In a practical setting, that can translate into something as simple as a doctor who asks patients about their beliefs, rather than dismissing them as superstitions, said Barnes, who offered the example of a patient who believes her illness was triggered by "mal de ojo" -- an evil eye.

"It is a way of talking about the effects of anger and envy. You can feel that, and if you feel it often enough, it affects you. [The patients] are feeling the emotional effects of someone's ill will," explained Barnes, who believes it is also important for doctors to demystify certain potentially harmful medical myths.

"It's as simple as saying to a patient: What are all the things you think could be affecting you? What do you think will help with that?"

Many immigrants seek the help of folk healers, herbal medicine and other traditional brands of treatment long before turning to mainstream doctors and health-care settings, Barnes said. Language barriers, fear of cultural misunderstanding or lack of knowledge about the health-care system often discourages newcomers who speak no English, or who are in the country illegally.

"When they go to a hospital, they are asked for their Social Security number, so there is a problem right there," said Quintana, who often serves as a liaison between immigrants and mainstream doctors. "So they come here when they need something to do with spirituality or healing. Here, they don't have to give an ID, or say where they are from."

Cultural sensitivity is also a key component at the Metta clinic, which is part of the Lowell Community Health Center network. The clinic is molded to fit the needs of Cambodian and Laotian patients, and offers Western medical treatments, along with the services and counsel of Buddhist monks, acupuncturists, herbalists, and a Kru Khmer, a traditional Cambodian healer.

The majority of the staff is bicultural, as well as bilingual, offering patients a comfort level they may not feel in other settings, said Grigg-Saito.

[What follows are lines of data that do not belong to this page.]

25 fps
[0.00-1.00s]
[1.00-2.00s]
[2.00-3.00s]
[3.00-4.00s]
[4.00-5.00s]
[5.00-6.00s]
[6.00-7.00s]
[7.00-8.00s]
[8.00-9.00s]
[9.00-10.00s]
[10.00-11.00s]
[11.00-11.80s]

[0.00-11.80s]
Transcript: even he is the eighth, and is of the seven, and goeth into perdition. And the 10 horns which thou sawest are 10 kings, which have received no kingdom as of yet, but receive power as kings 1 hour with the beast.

It is not uncommon, for instance, for Metta patients to be referred to the nearby Buddhist temple for a water blessing.

"When the physicians and nurse practitioners are open to understanding that kind of medicine, patients are more likely to talk about that tradition," Grigg-Saito said. "It's a critical component."

But, health-care providers are doing more than merely accommodating the beliefs of newcomers. They are also learning from those traditions, said Elizabeth Barnett, an associate professor of pediatrics at Boston Medical Center and a doctor who works with newly arrived refugees.

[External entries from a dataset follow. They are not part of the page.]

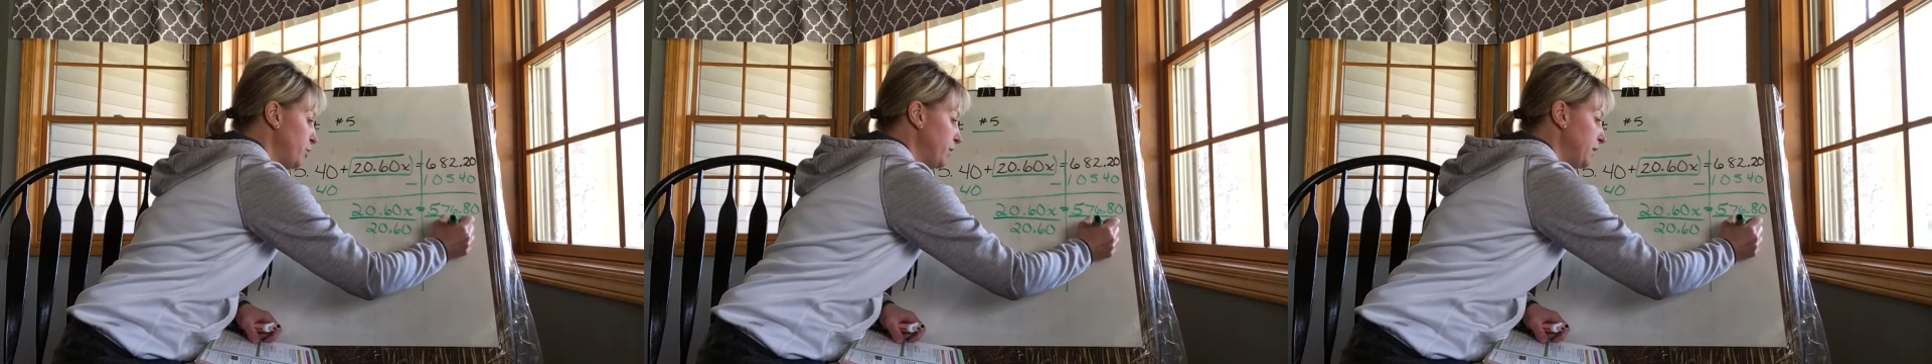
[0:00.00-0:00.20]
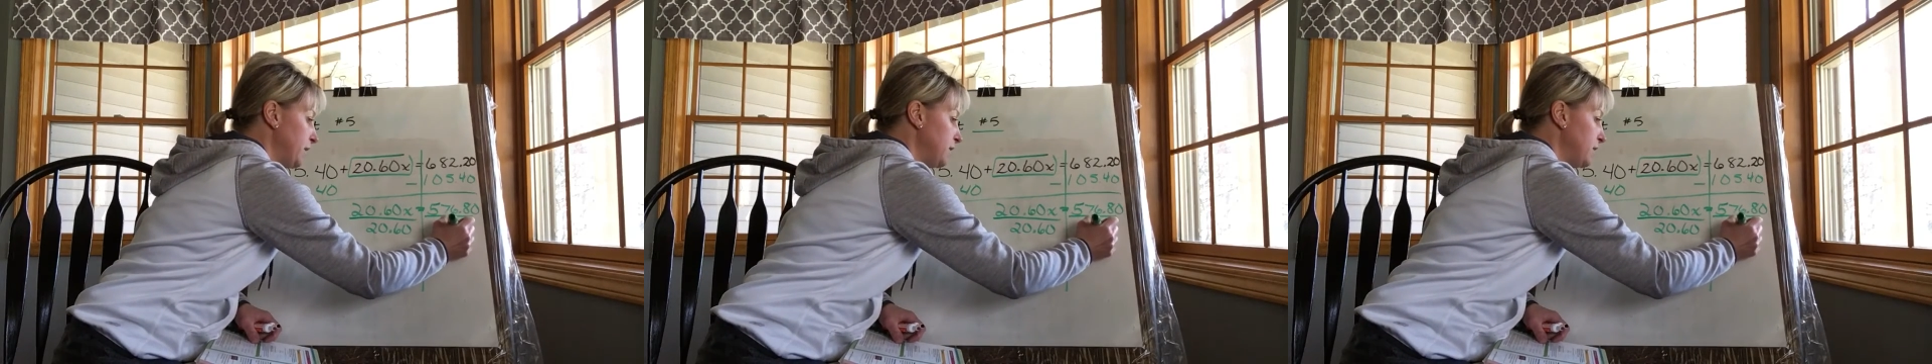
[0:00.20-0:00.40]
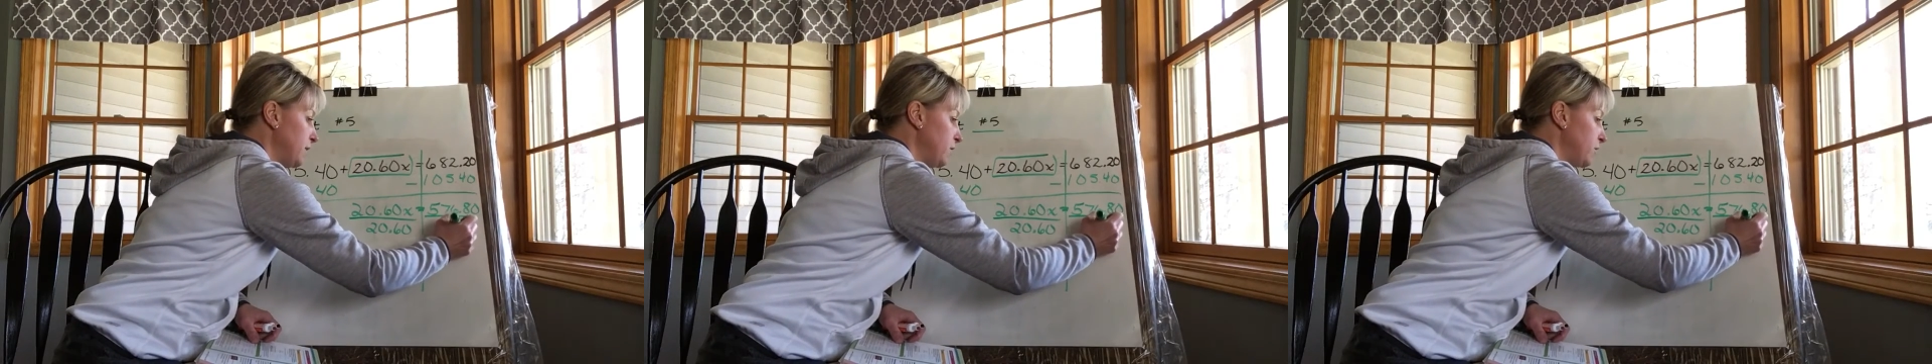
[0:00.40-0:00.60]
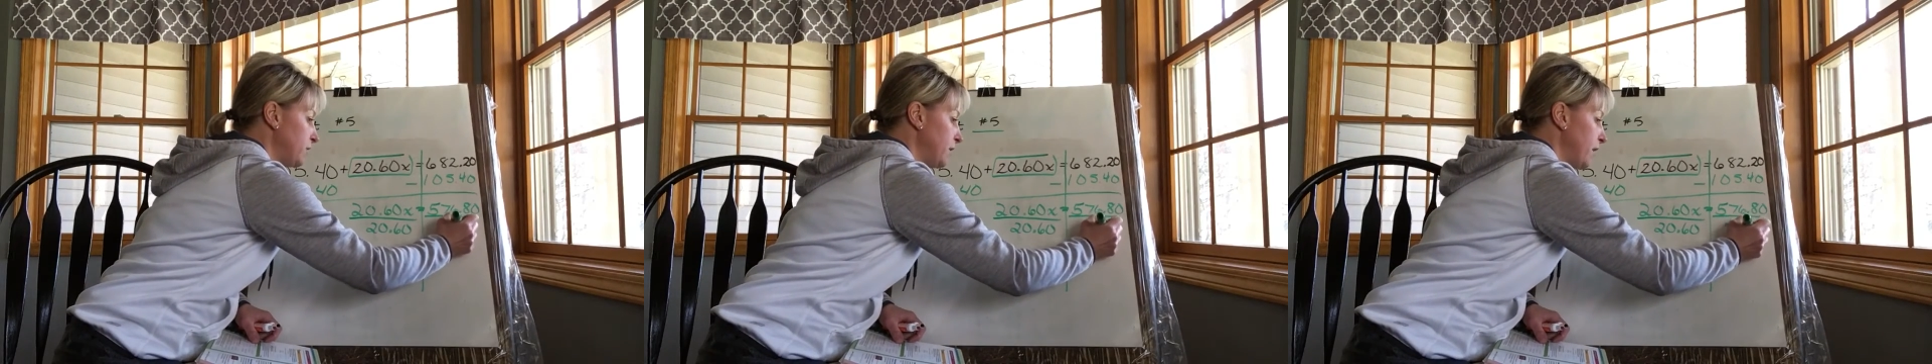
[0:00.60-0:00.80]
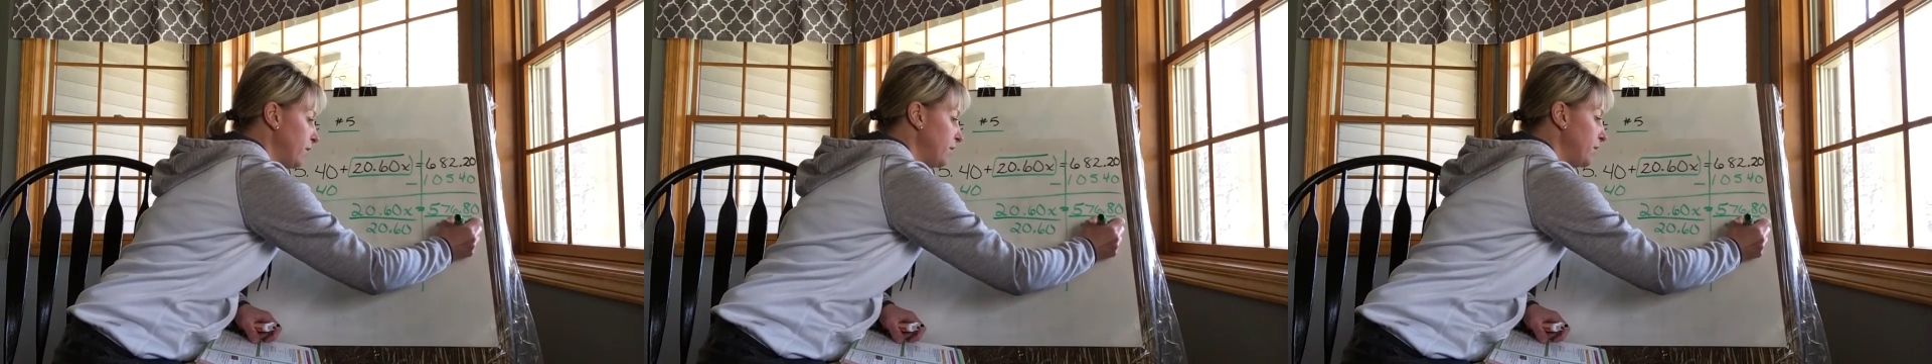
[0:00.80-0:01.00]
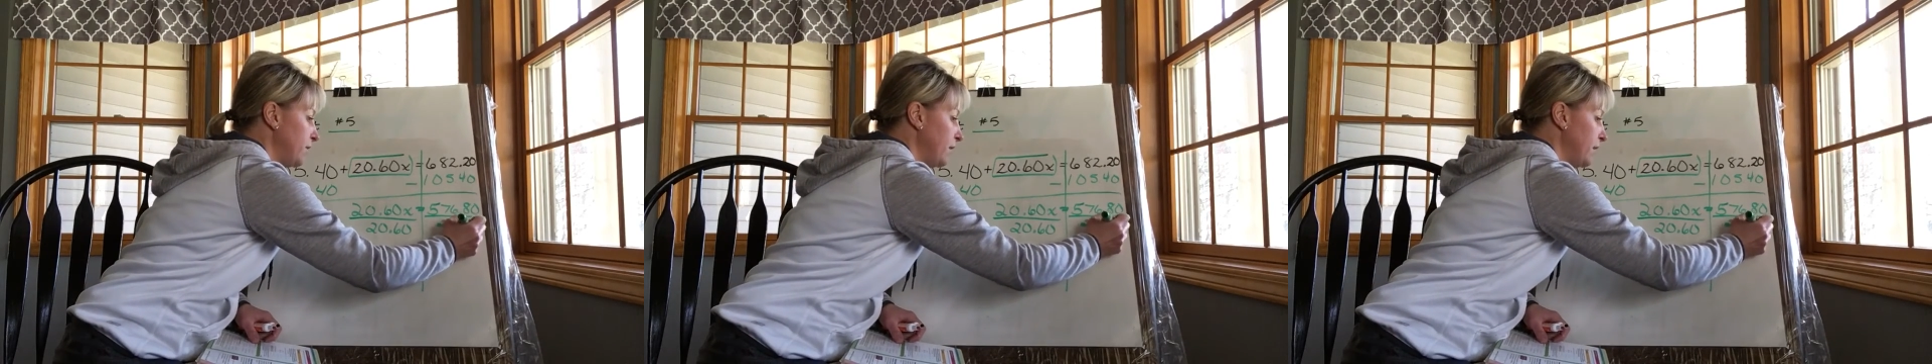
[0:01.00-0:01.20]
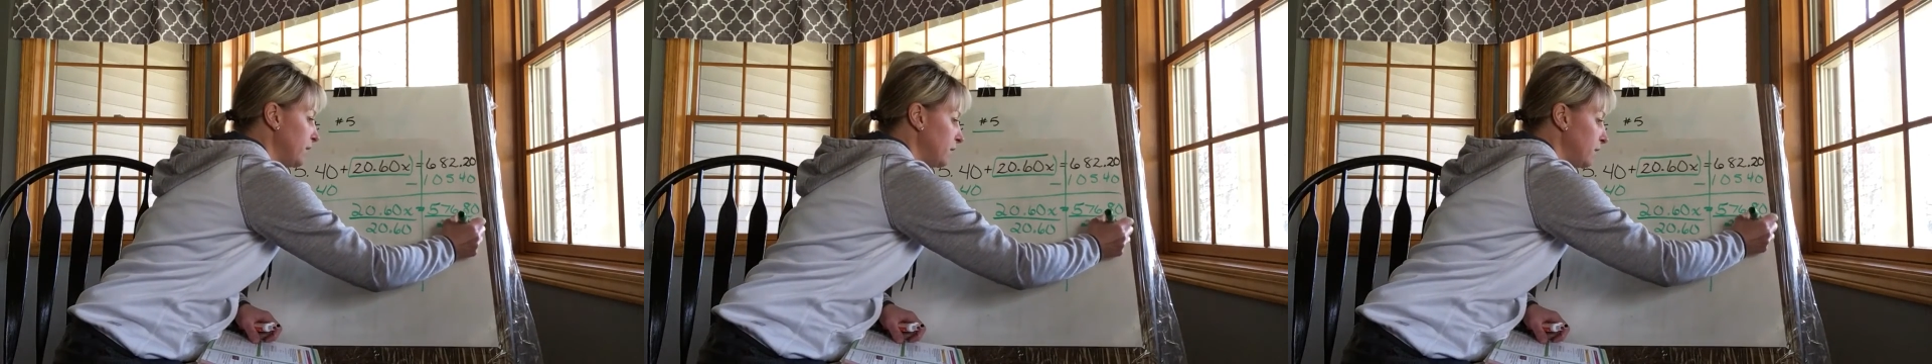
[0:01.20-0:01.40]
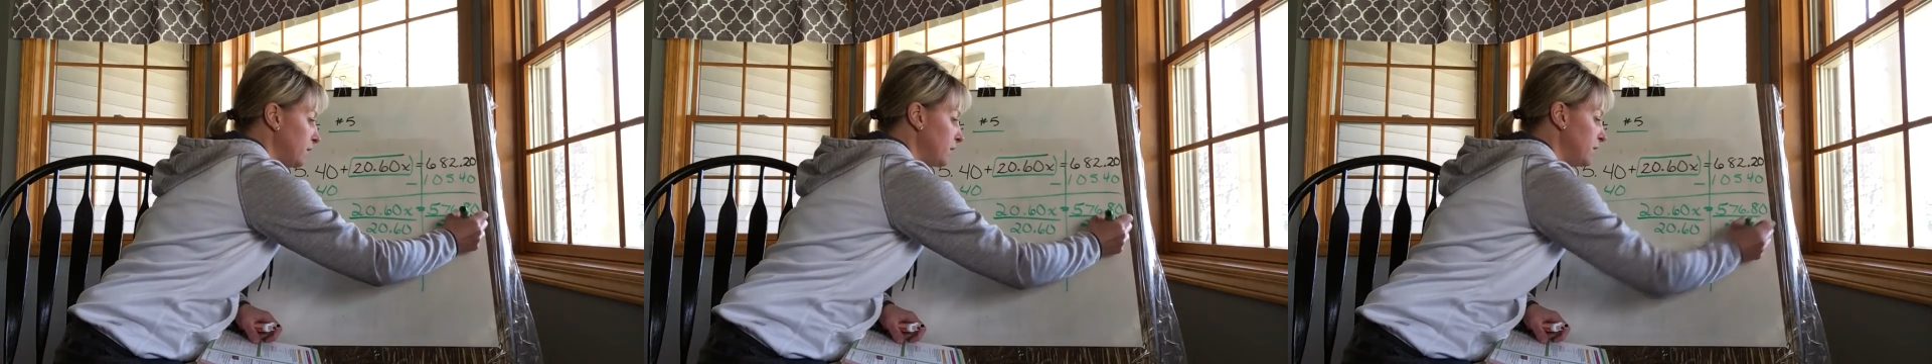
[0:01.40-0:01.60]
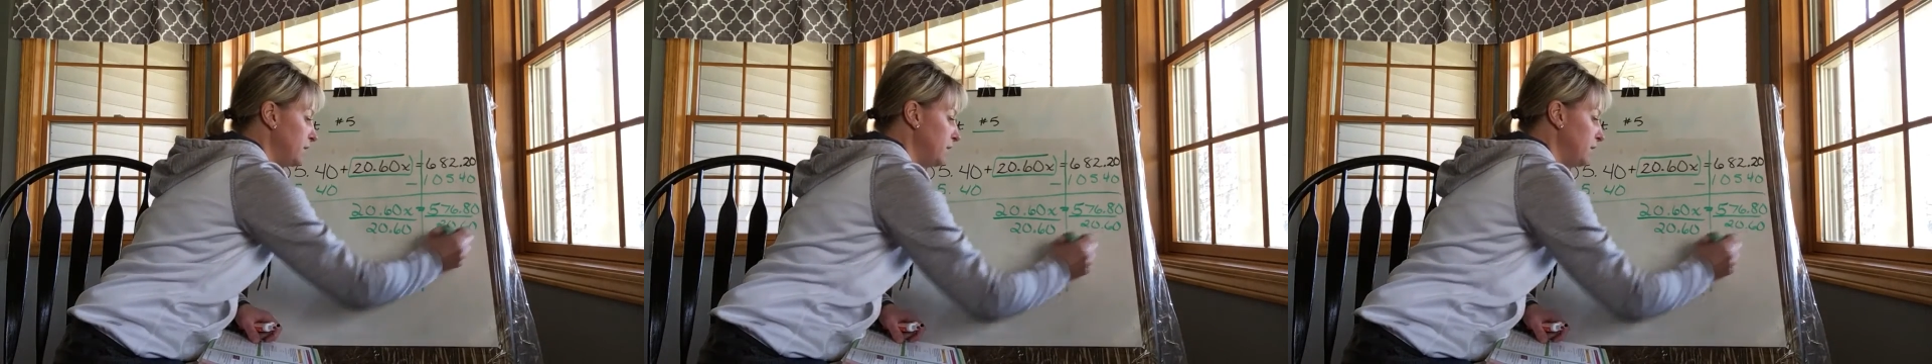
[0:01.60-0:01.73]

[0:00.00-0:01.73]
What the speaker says: put this into your calculator.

Just as "grandma's chicken soup" is the standard home remedy for a cold in some cultures, an herbal tea or hot drink could be the prescription in another.

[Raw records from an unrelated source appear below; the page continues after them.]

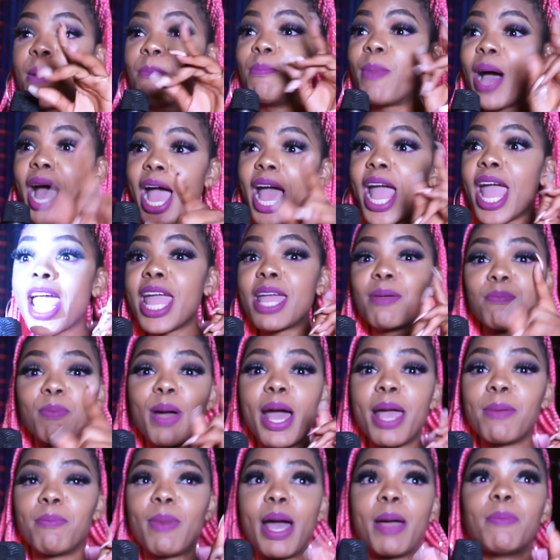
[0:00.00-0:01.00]
my,
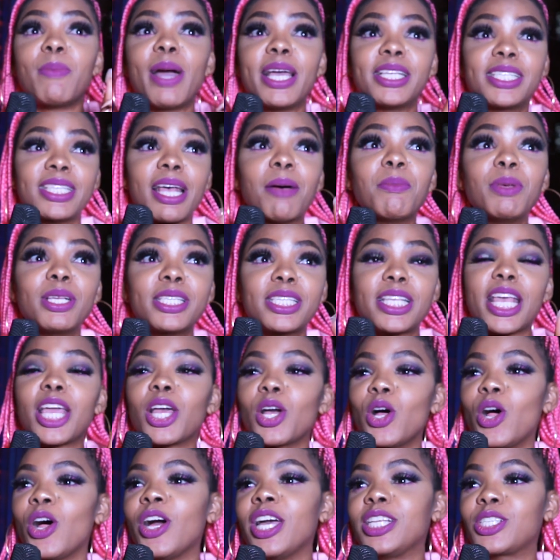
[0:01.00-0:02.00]
my, my, my summer
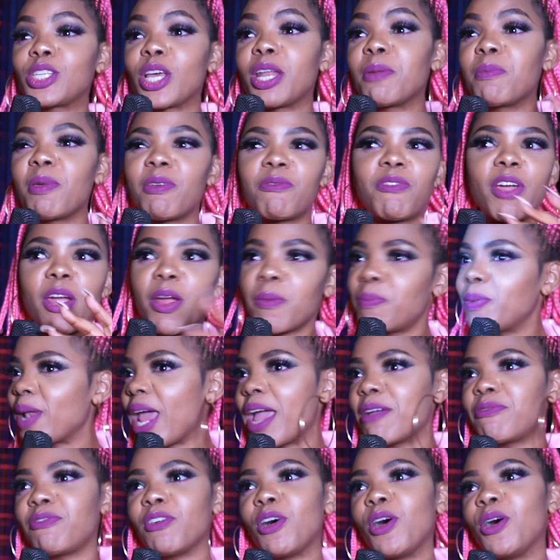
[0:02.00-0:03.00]
single is going to be very
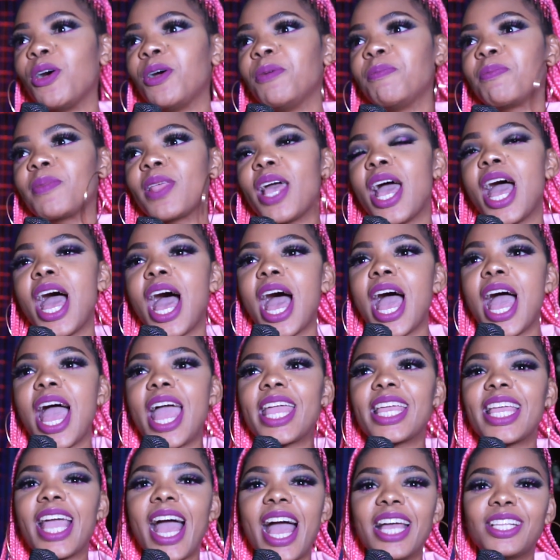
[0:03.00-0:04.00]
playful
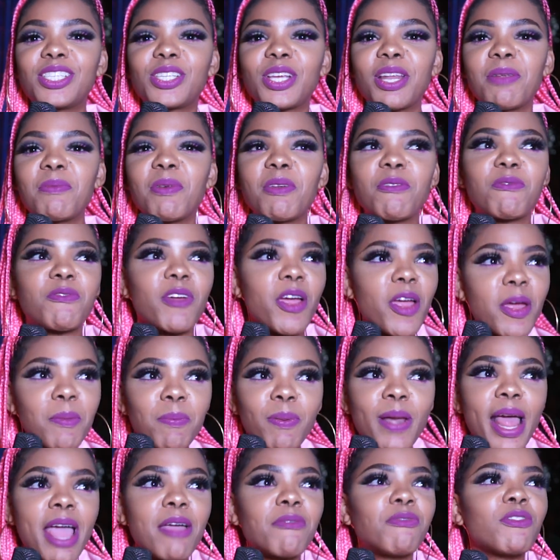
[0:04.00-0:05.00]
yeah it's going to be very
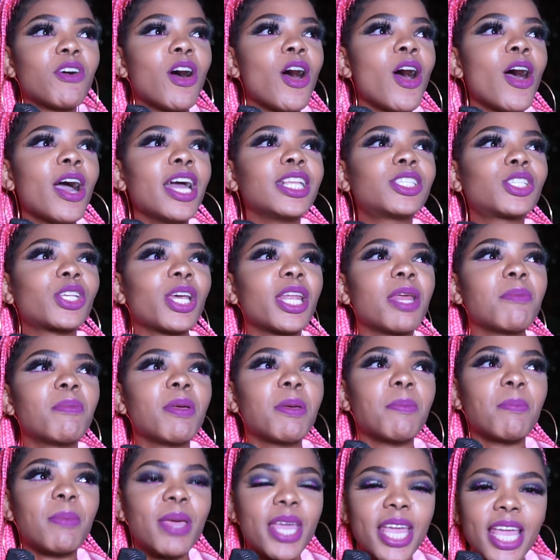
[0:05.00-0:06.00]
playful it's going to
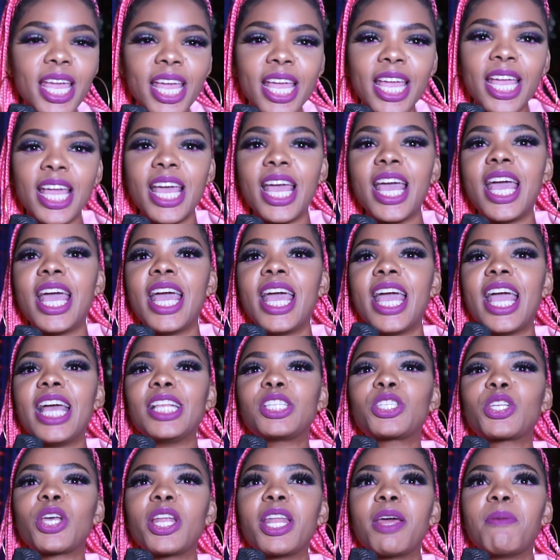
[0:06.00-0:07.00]
be me
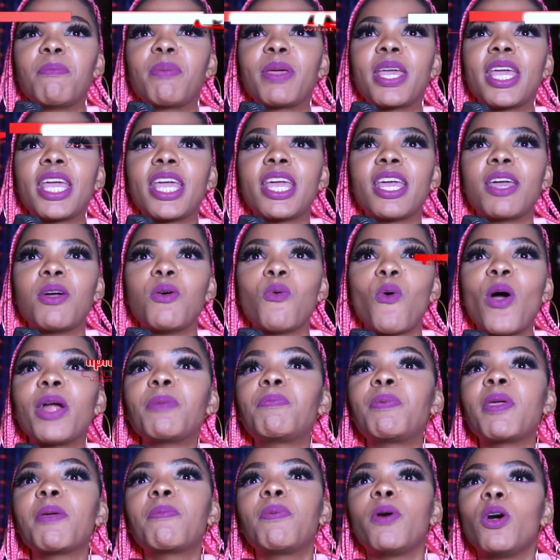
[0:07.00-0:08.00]
it's gonna be what
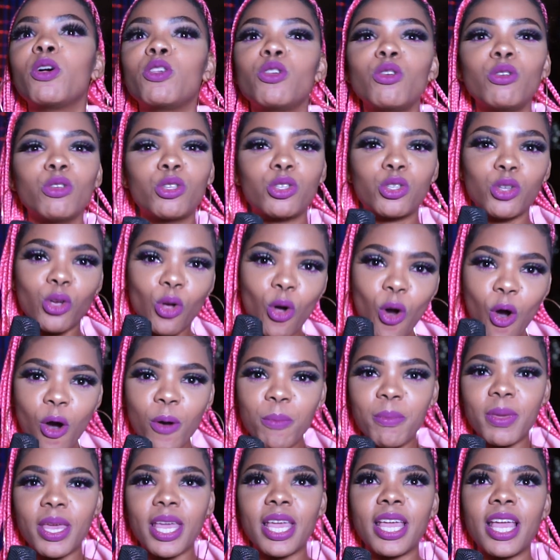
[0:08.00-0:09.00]
people used to
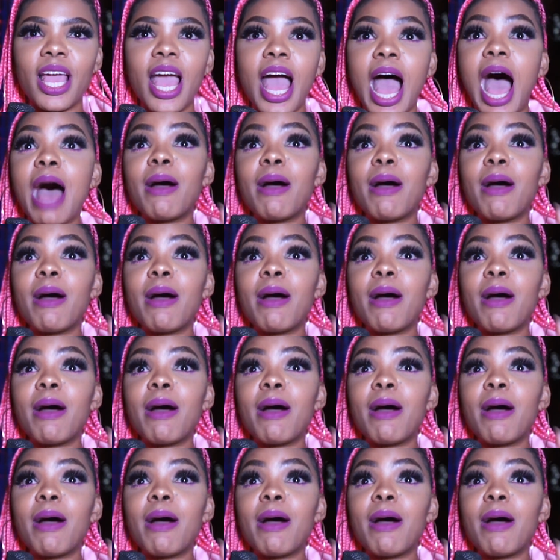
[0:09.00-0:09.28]
call me.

Erol Josue, a voodoo priest at the Meli Melo Market in Dorchester, suggests black-eyed peas for infections, and mint leaves for stomach problems.

When an audience of care givers filled the market's narrow aisles one day last month, Josue held a rough-hewn wood chair above his head. This, he explained, can be used to disperse the power of an enemy. If someone is on your back all the time, like an unreasonable boss, you simply seat that negative spirit on the chair and take that person's power away. The doctors and nurses nodded enthusiastically, warming quickly to the notion of giving a psychic timeout to a bad boss. When the group left the market a few minutes later, the shelves had been nearly emptied of the doll-sized chairs.